Only the lines from the one containing "(3.00 s to 4.00 s)" to the end of the records belong in the copy. Reproduce them word for word and drop the pictures.
★ ★ ★
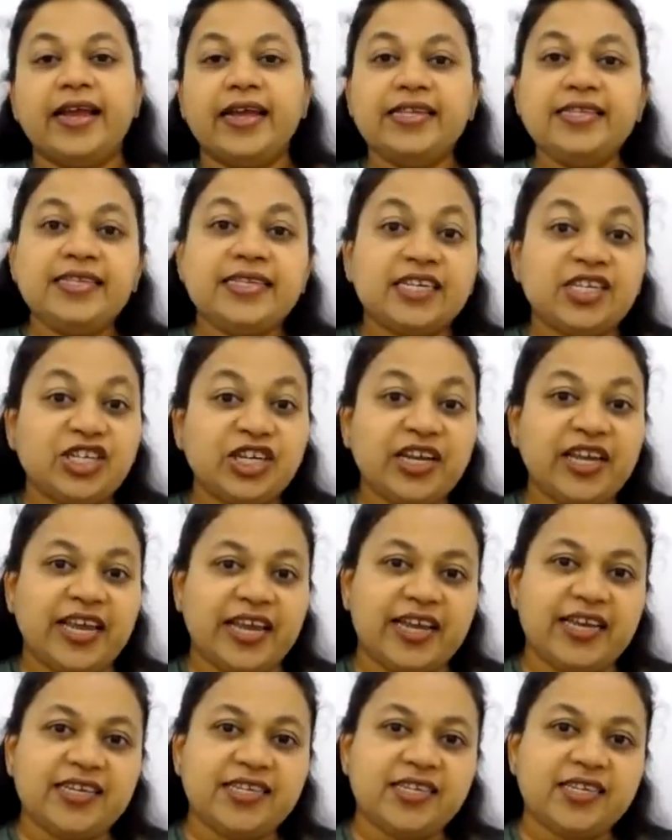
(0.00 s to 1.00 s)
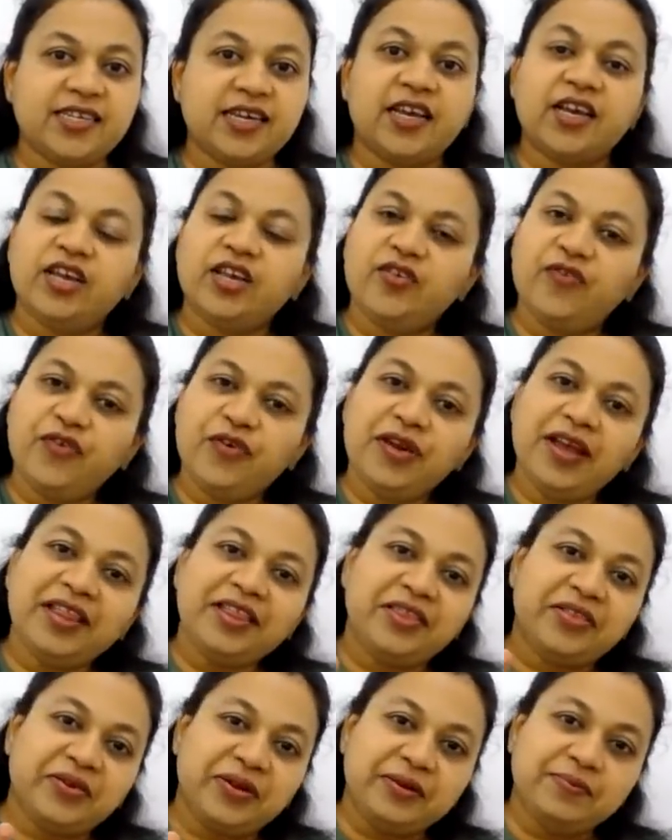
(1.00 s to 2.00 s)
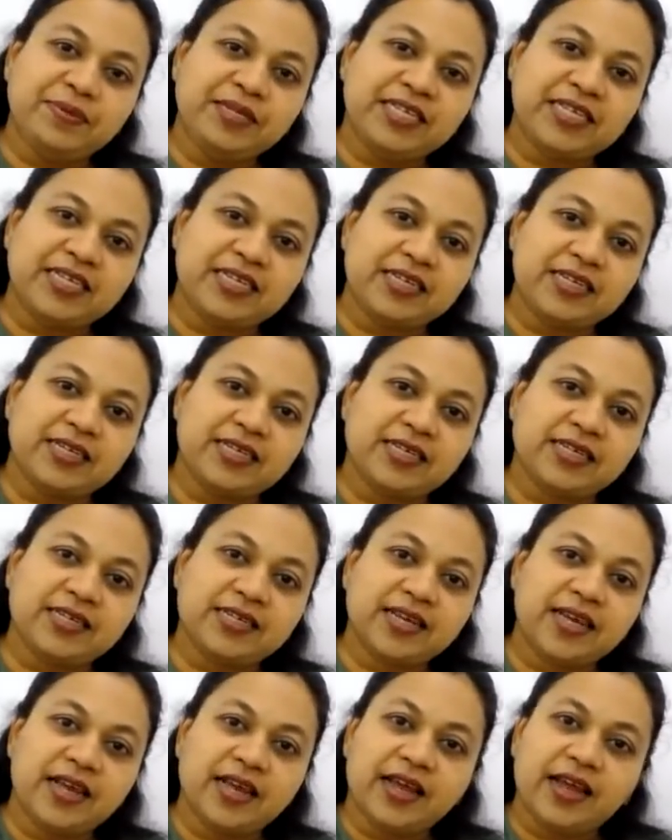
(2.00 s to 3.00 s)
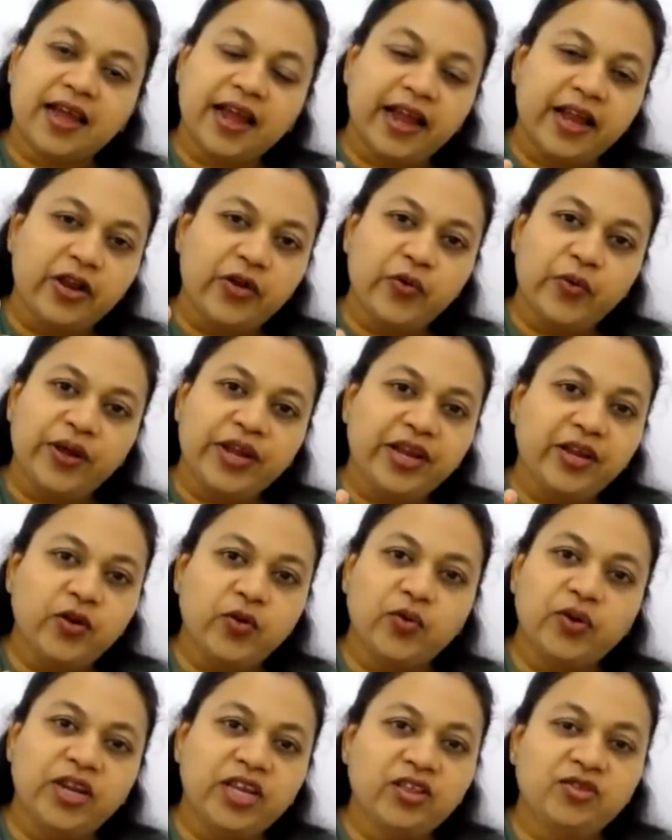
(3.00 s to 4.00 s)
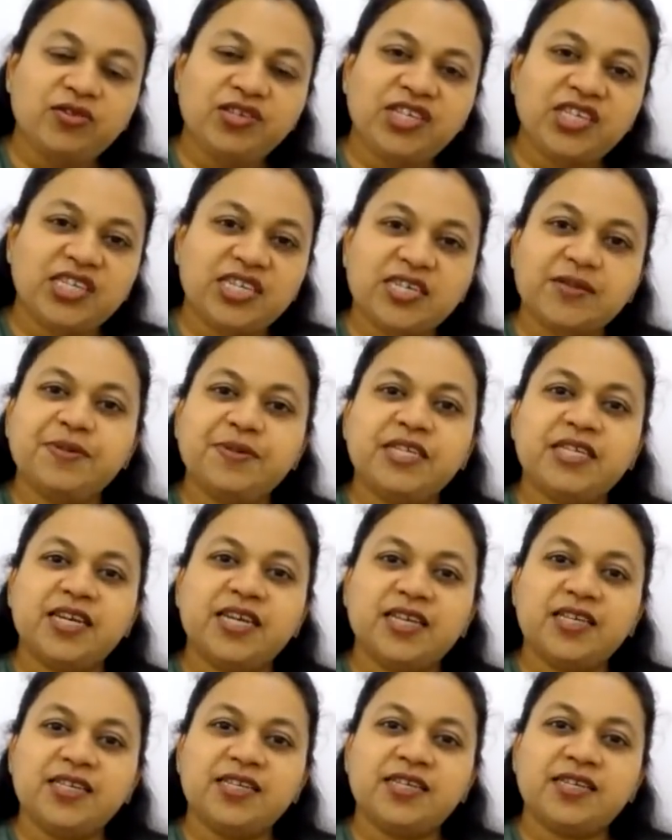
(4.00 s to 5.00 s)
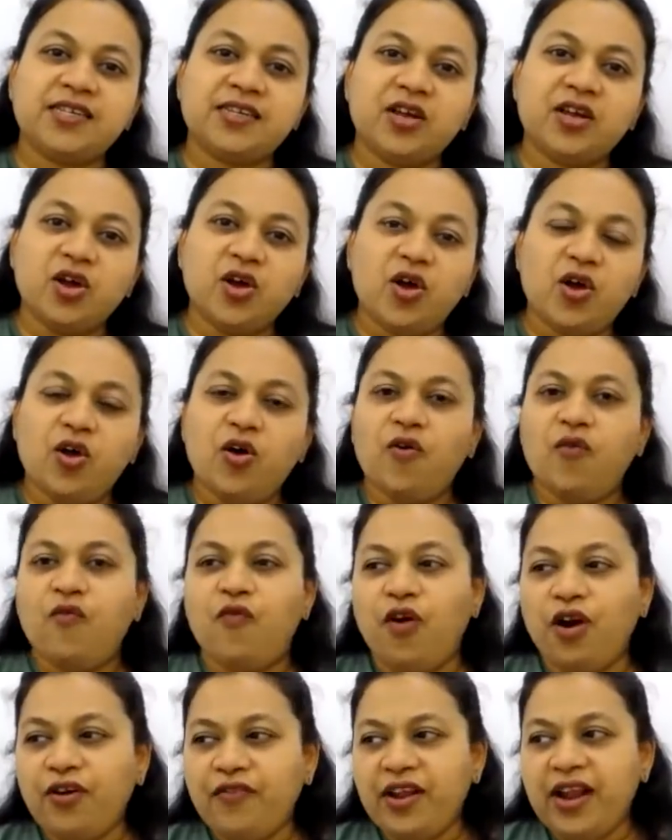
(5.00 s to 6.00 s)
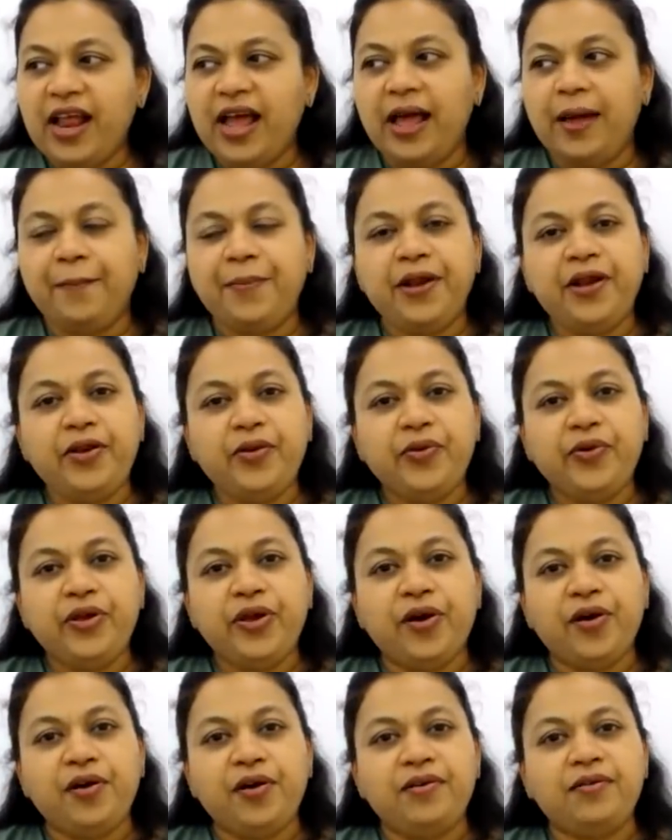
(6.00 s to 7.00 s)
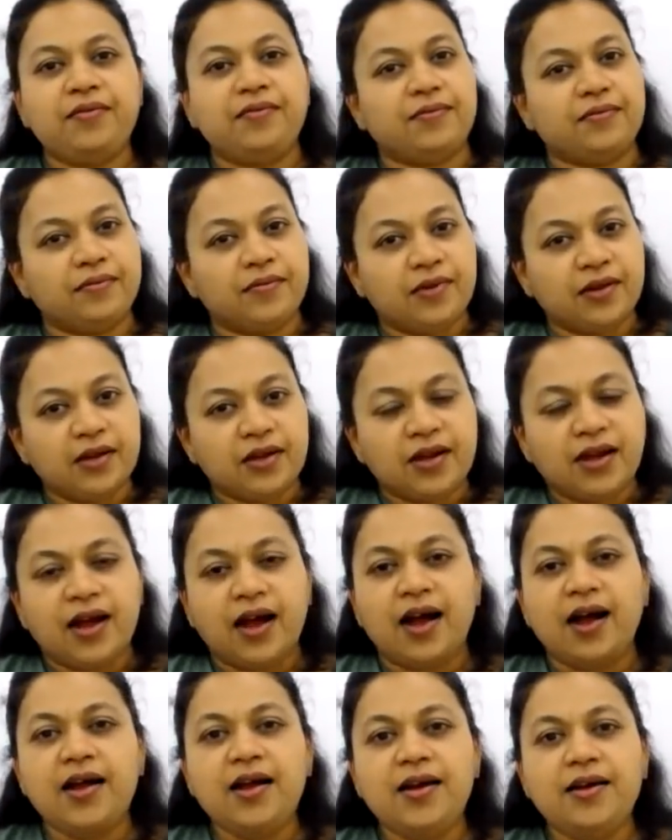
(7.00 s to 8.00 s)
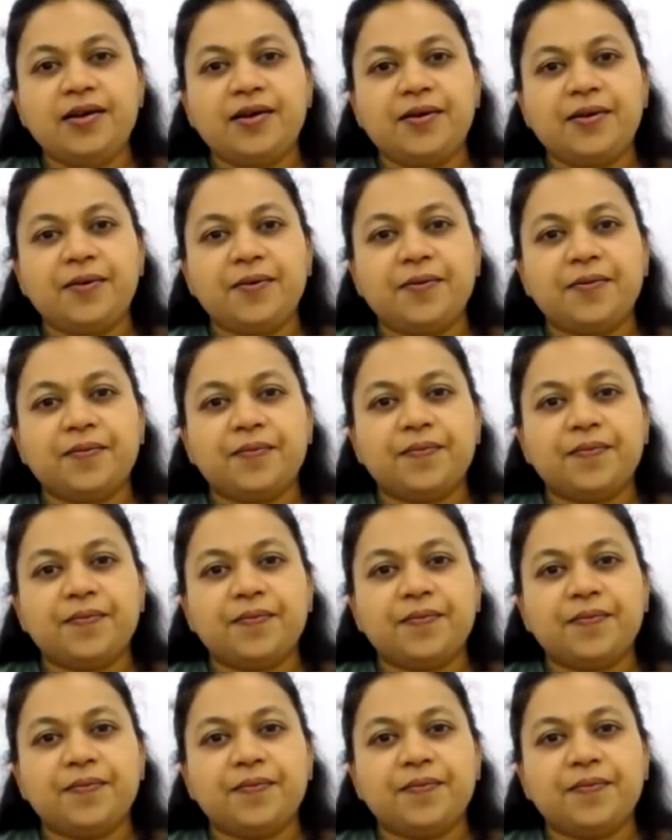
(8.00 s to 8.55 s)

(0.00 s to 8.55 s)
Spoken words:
In such a case, if you get 3 biscuits and you eat only those 3 biscuits, what will happen to your hunger?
★ ★ ★
Response area:
(3.00 s to 4.00 s)
(4.00 s to 5.00 s)
(5.00 s to 6.00 s)
(6.00 s to 7.00 s)
(7.00 s to 8.00 s)
(8.00 s to 8.55 s)

(0.00 s to 8.55 s)
Spoken words:
In such a case, if you get 3 biscuits and you eat only those 3 biscuits, what will happen to your hunger?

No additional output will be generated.